-- Opening Marker --

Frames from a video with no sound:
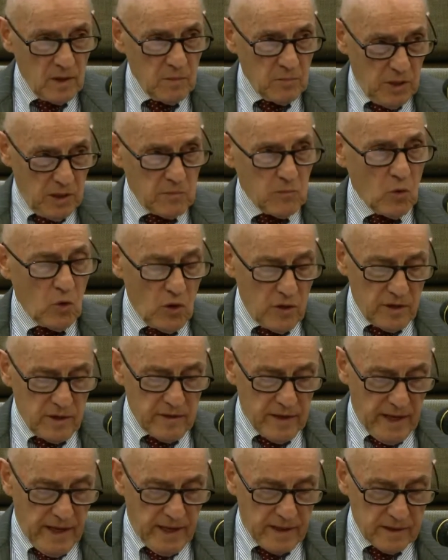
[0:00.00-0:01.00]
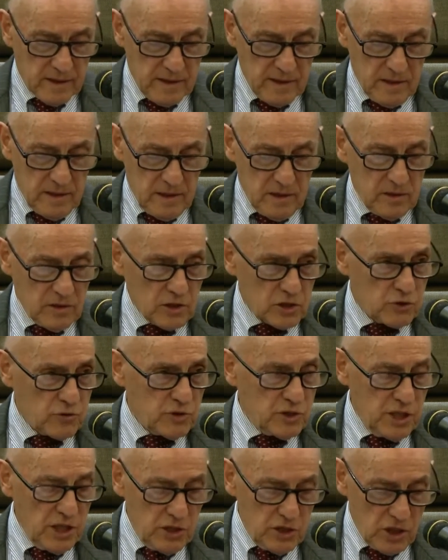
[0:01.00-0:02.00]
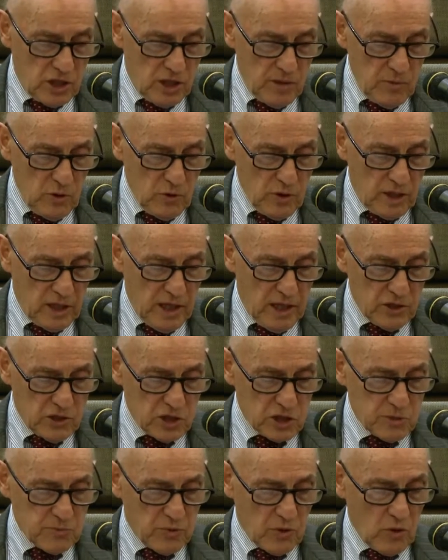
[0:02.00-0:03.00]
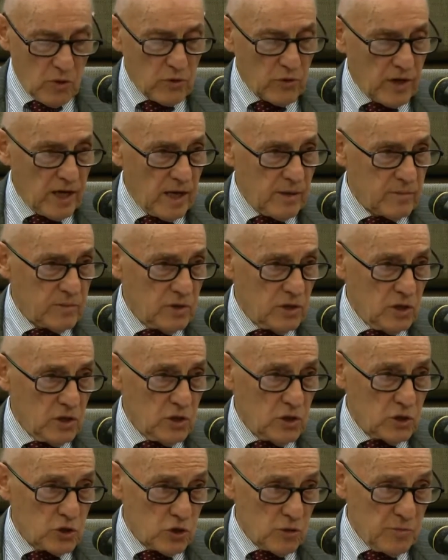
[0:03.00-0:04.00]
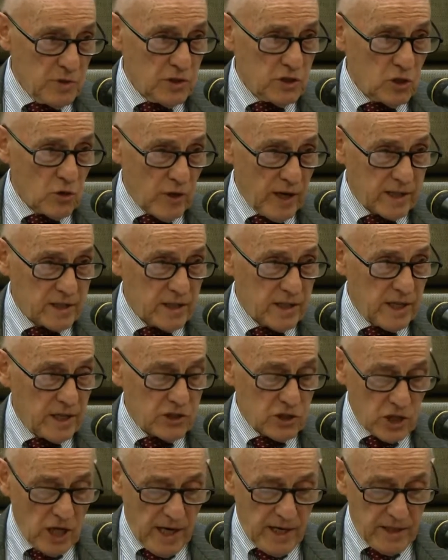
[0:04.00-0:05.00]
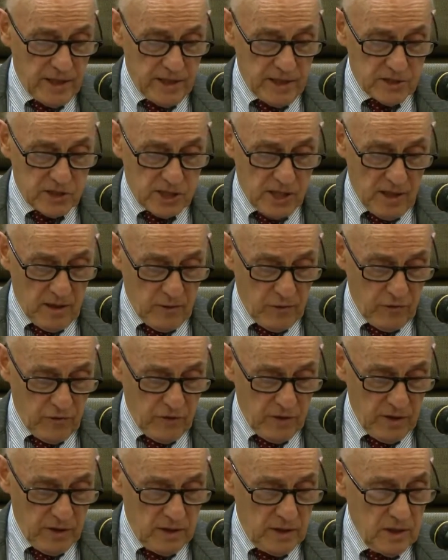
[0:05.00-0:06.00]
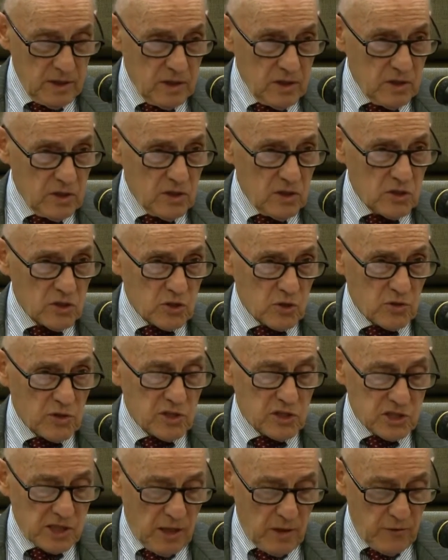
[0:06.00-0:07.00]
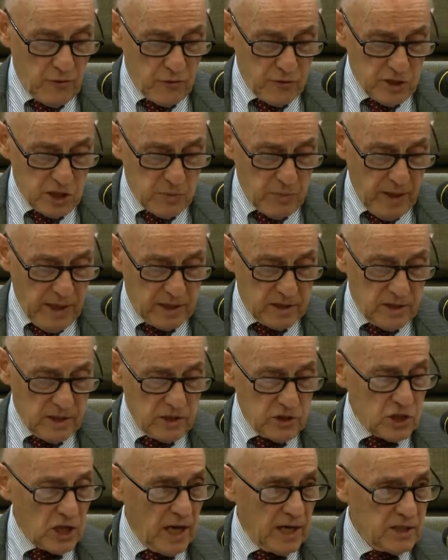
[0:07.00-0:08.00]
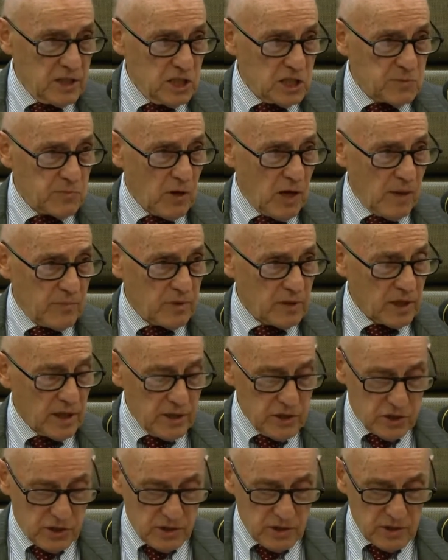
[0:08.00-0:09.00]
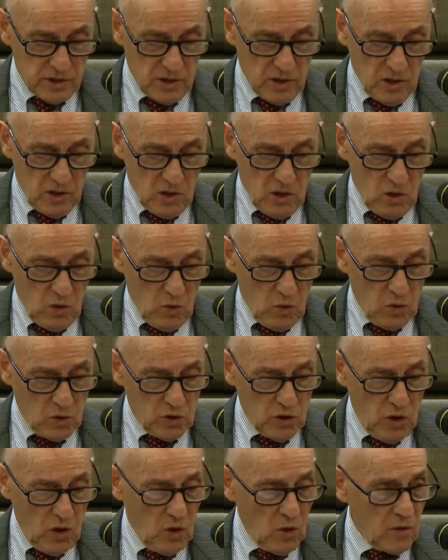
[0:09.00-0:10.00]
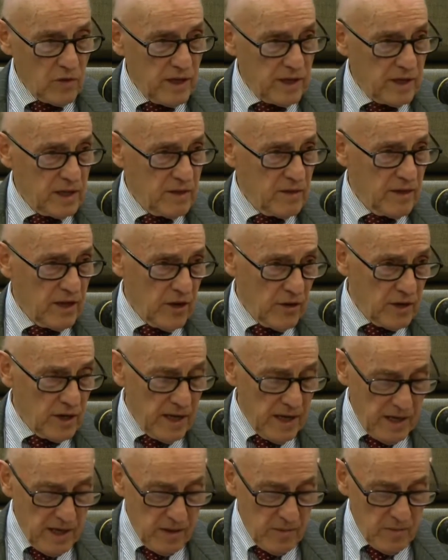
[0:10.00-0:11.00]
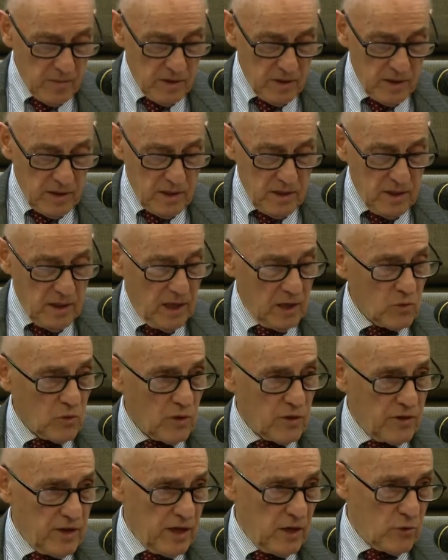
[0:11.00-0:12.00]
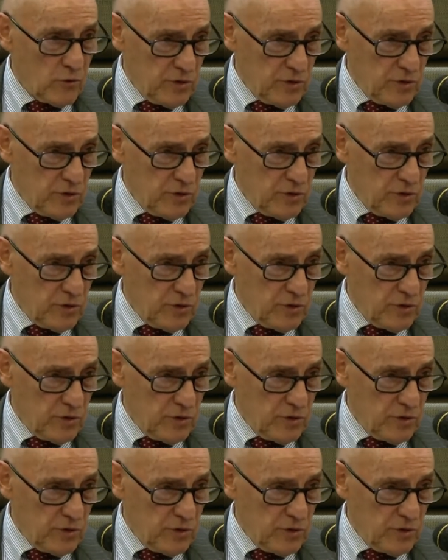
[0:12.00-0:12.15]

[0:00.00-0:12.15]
But more than that, the strategic communications program should be directed at China itself. So the self-respecting Chinese population will know that in their name and with their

-- Closing Marker --

**Goal of the exercise**
All lines above from the one containing "[0:02.00-0:03.00]" up to and including the one containing "[0:12.00-0:12.15]" are to be set down exactly, and nothing else. Leave images out.

**Result of the exercise**
[0:02.00-0:03.00]
[0:03.00-0:04.00]
[0:04.00-0:05.00]
[0:05.00-0:06.00]
[0:06.00-0:07.00]
[0:07.00-0:08.00]
[0:08.00-0:09.00]
[0:09.00-0:10.00]
[0:10.00-0:11.00]
[0:11.00-0:12.00]
[0:12.00-0:12.15]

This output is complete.